Gaming. That was the #1 reason I switched back to Windows, I wanted to dip back into PC gaming. Apple is simply not competitive in desktop gaming, not in hardware and certainly not in software. Microsoft’s lock-in strategy with DirectX succeeded.

The hardware itself is better and faster. Apple has neglected the iMac line and fallen behind. The GPU is the main thing I have that a Mac can’t do. But it was also nice being able to build a machine with Kaby Lake parts the second week they were available retail. I was also surprised that it was relatively easy to spec a clean, quiet piece of hardware; that used to be a big PC drama. It wasn’t much cheaper than Apple hardware though, particularly when you consider the display.

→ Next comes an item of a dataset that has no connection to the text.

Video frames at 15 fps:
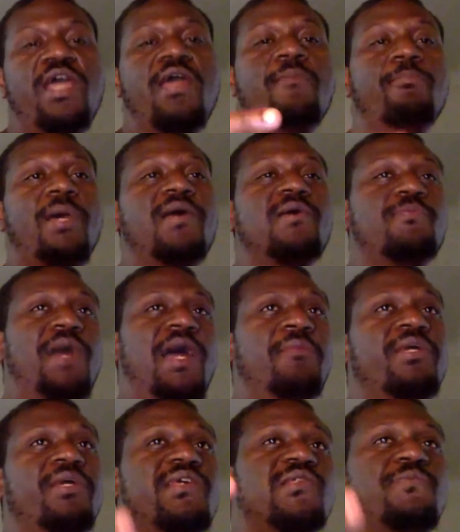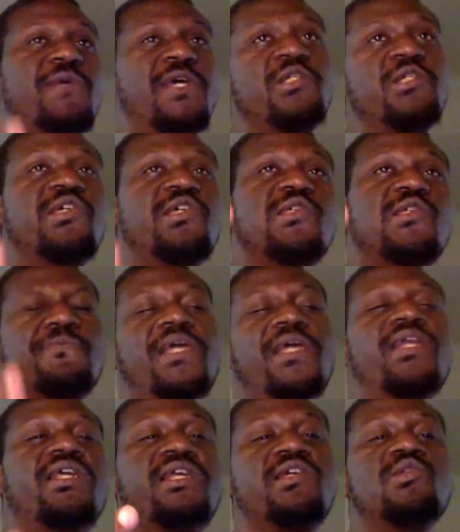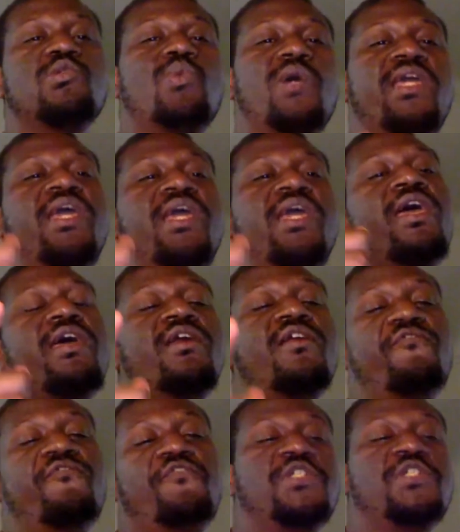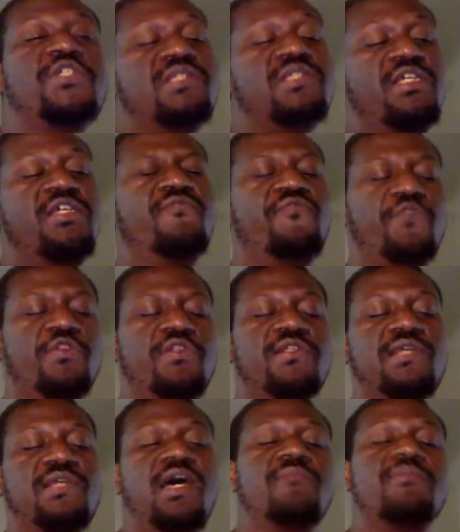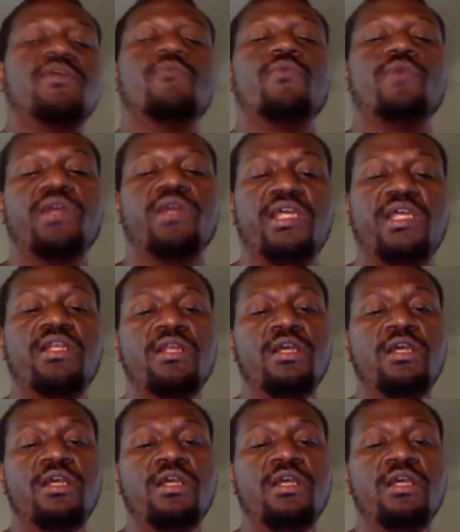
and probably especially explain it his way and efficiency for the time that we're in,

Network file shares work better. I gave up on using SMB on my Mac when Apple dumped Samba for their own broken SMB implementation. Of course SMB is quite nice on Windows. NFS worked on the Mac but was awfully slow and didn’t include an authentication solution. SMB is grody but seems to work.

My Network printer just worked. I had to do literally zero setup; it was discovered and configured automatically. Not so lucky with the scanner though.

Ubuntu-on-Windows is shaping up to be a good Unix environment, certainly better than MacOS. Here’s a post about it.

 

 

3 thoughts on “Windows 10 gripes

  1. So, that last list of good things is worth the much longer lists of bad things? Yes, gaming. I get it. (Well, I actually don’t, but I recognize that it is a very common desire.) Hardware, sure (except when you deal with incompatibilities). NFS, yes. I have never had a problem with a printer working on a Mac, so that isn’t a positive for me. Ubuntu-on-Mac is just as possible with VMs, and those can integrate well with MacOS if you pay VMware some money (which is actually less than a Windows 10 license).

    I resonate much more strongly with your list of dislikes. I run Windows (under VMware Fusion) fairly regularly, and hit all that stuff. I can’t imagine making the switch back to Windows voluntarily, except maybe if I cared much more about gaming and inexpensive hardware.

  2. You should see my equivalent list of MacOS gripes! Yeah it’s worth it to me. And I’ve got plenty of Ubuntu systems, both virtual and metal. It’s just nice to have a Unix shell on the machine in front of you.